Notes and Editorial Reviews
Six very different musical worlds illuminated with laser-like precision – and with a few quirky gestures added for effect. A major addition to the Bartok quartet discography.
One of the many rewarding aspects of Bartok’s quartets is their responsiveness to differing interpretative options. Sifting and sampling through six comparative sets finds me reluctant to dismiss any as uncompetitive, though three obstinately remain in the front rank – this new set by the Hagen Quartet being one. I say ‘new’, though a brief glance at the recording dates tells us that the first three quartets were actually recorded before the Takacs Quartet made their Gramophone Award-winning set for Decca (12/95 as opposed to 8/96 and 9/96).

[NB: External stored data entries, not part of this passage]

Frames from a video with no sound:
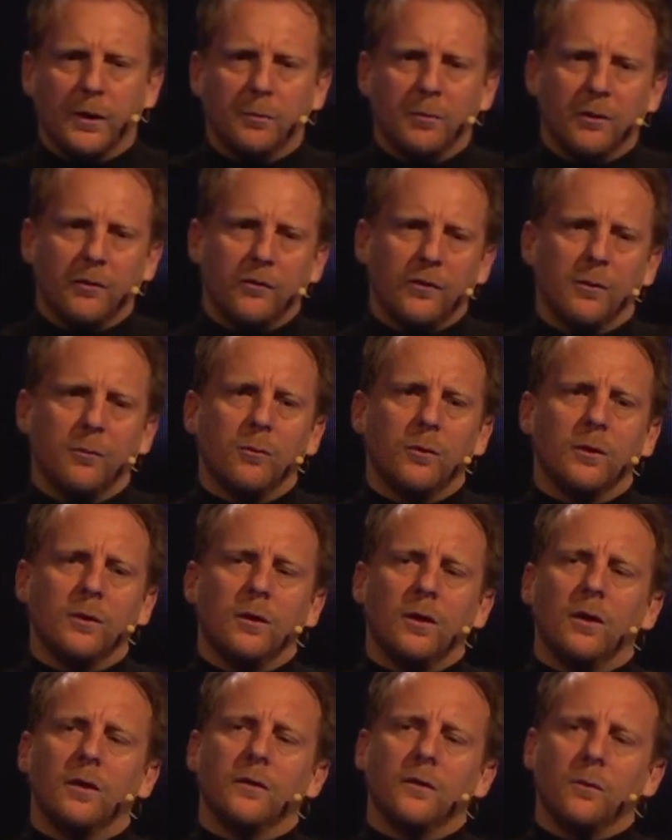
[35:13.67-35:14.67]
but somewhere
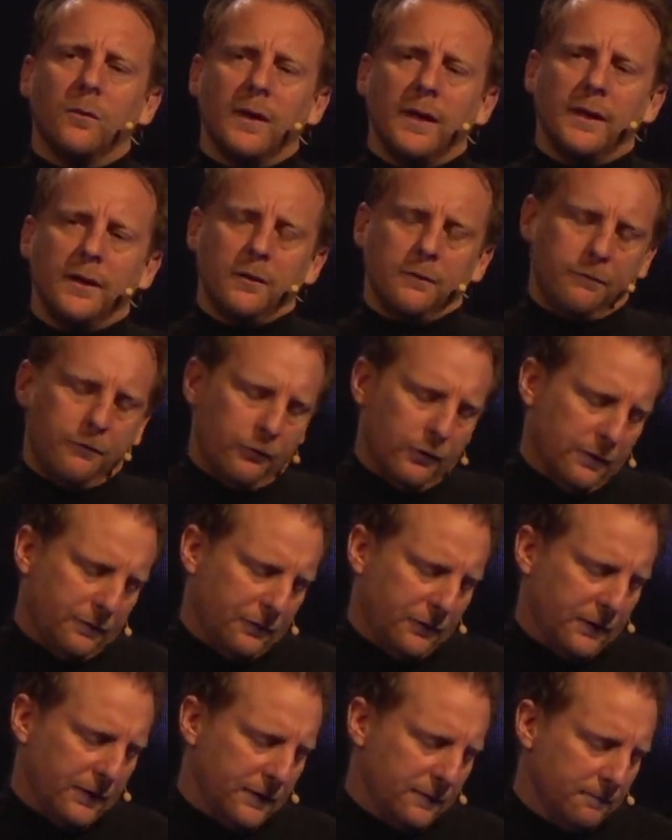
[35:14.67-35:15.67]
along the way, you've
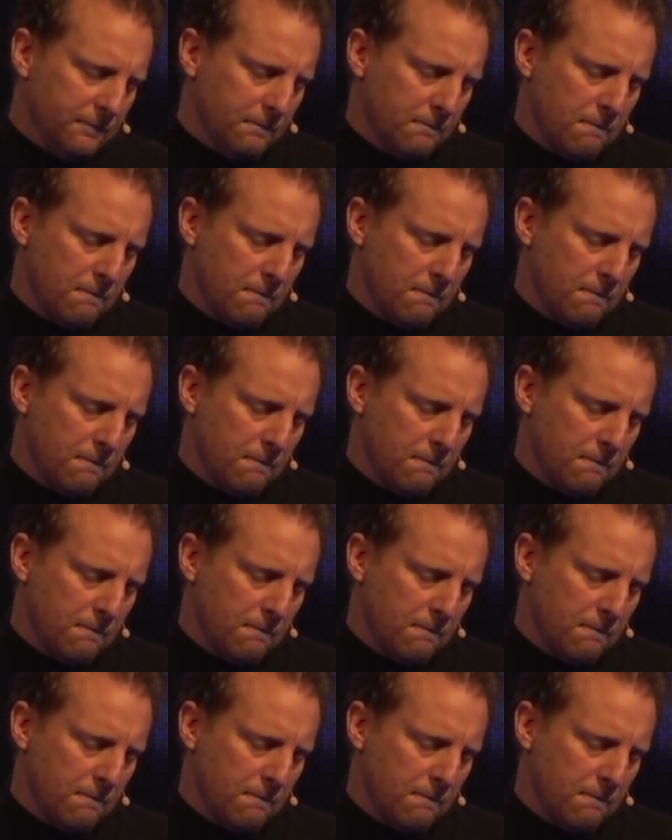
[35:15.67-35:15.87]
drifted.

Quartets Nos 1-3 were set down at the Bibliothekssaal, Polling, whereas three years were to pass before the Hagens entered the Mozarteum Grosser Saal, Salzburg to record Quartets Nos 4-6.
The sound is surprisingly consistent, and the performances consistently adventurous. Though never over-literal, the Hagens take careful heed of Bartok’s expressive markings. For example, in the predominantly romantic First Quartet, violist Veronika Hagen stresses the accents in her molto appassionato rubato passage at 4'49'' more forcefully than most of her rivals. At the other end of the dynamic scale, those infinitely mysterious chords at 6'43'' are truly pp possibile while darting inflections that are so characteristic of the group as a whole come into recreative play at around 1'35'' into the third movement.

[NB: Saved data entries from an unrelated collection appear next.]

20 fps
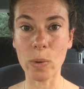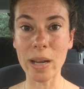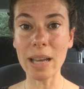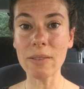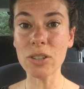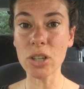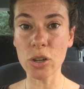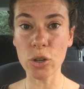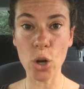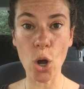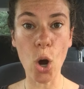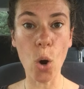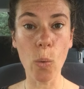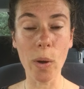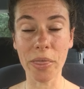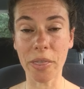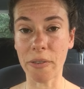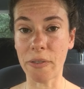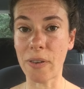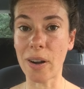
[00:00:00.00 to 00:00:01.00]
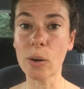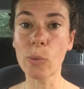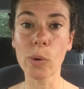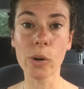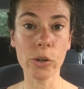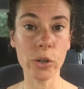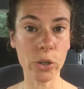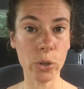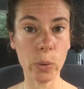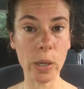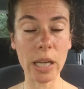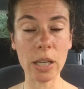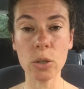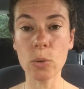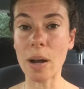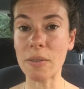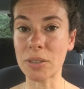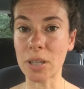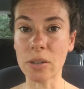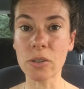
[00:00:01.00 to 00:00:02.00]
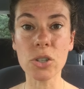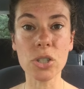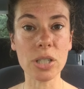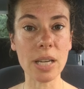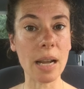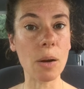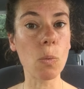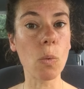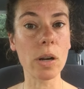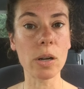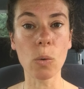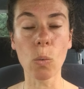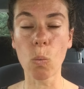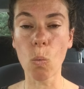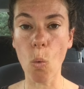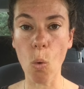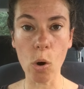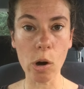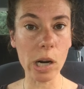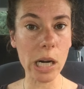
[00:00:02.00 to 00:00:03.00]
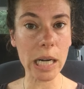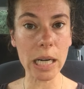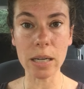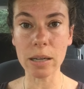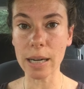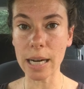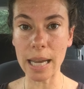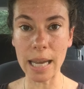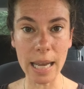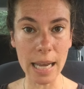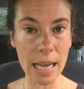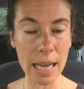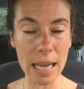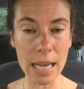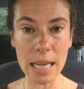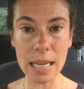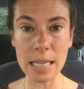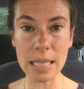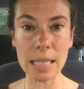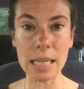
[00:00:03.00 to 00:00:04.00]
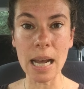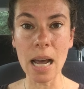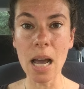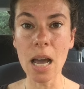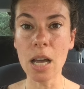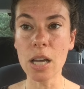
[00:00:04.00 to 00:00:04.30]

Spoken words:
We have to know what the fuck we're doing. You have to understand what a warrior is.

Wherever Bartok looks forward, the Hagens take his cue. Theirs is a keen, stylised, animated view of the music, leaner than most and especially strong on colour. The Second Quartet’s leggiero writing (first movement, at 1'02''), the lightning muted prestissimo that closes the second movement (from 6'30'') or the veiled, sotto voce writing at 5'19'' into the finale, all register with extraordinary vividness.
The Third Quartet inspires a highly individual response, though the sul ponticello semiquavers that launch the coda seem so single-mindedly intent on making a ghostly effect that they tend to lose rhythmic focus. A little later, when the bows shift ‘back from the bridge’, the Hagens over-emphasise a crucial chord that falls one bar after fig 3 (00'16'' – they do the same sort of thing five bars later), rather disrupting the flow. Turn to the Hungarian Quartet – not a set that I enjoy unreservedly – and the same passage reclaims its musical sense. By comparison, the Hagens’ Third seems just a little unsure of its ground, particularly in the coda.
The Fourth’s opening Allegro is unusually expressive (some groups force the music’s angularity to virtual ugliness), and the two Scherzos – one fast and muted, the other a spidery pizzicato – are superbly played. The motor-driven finale takes on some lunging fortissimos that punctuate (but never disrupt) the momentum.
When I first heard the Fifth Quartet’s first movement, I wondered whether the Hagens were trying to mirror Bartok’s almost impossible timings (a total of seven-and-a-half minutes painstakingly sub-divided into 12 sections). Indeed, sections one, 10, 11 and 12 are spot-on virtually to the second, though the intervening episodes allow for more leeway in tempo. Not that it matters (or that other groups treat these timings as a priority). The half-crazed ‘Tempo 1’ dance motive that raises a riot at letter E (2'55'') is given with tremendous panache, and the syncopated Scherzo has a bright, throw-away feel that never precludes executive precision.
Both the Fifth and Sixth Quartets are packed full of the most delicate ideas, shimmering, self-communing music with occasional bursts of unchecked passion (No 6’s Marcia) or humour (the close of No 5’s finale and 6’s Burletta). This is truly home territory for the Hagens, though for sheer warmth and intimacy, I would trade many an option to keep the Tokyo Quartet’s DG recording of the Sixth Quartet. Which, of course, begs the inevitable question of comparisons.
To be honest, it’s almost impossible to nail a truly definitive first choice. The Takacs are supremely natural, always insightful and full of zest, though the new DG recording is better focused. The earlier Tokyos offer a precision-tooled cycle, emotive but meticulous, less energetic perhaps than the Emersons – another excellent set – and less idiomatic than the wonderfully spontaneous but technically fallible Vegh Quartet. As ever, I would urge Sony to reissue the Juilliard Quartet’s second recording. They’ve already reissued the Juilliard’s digital third set as an ‘Essential Classics’ double-pack (on SB2K 63234 – though not in the UK) which, although very good, isn’t quite in the same class. The analogue set is essential listening and stands alongside the Takacs, the Hagens, the Veghs and the Emersons as being among the most compelling Bartok quartet cycles ever recorded.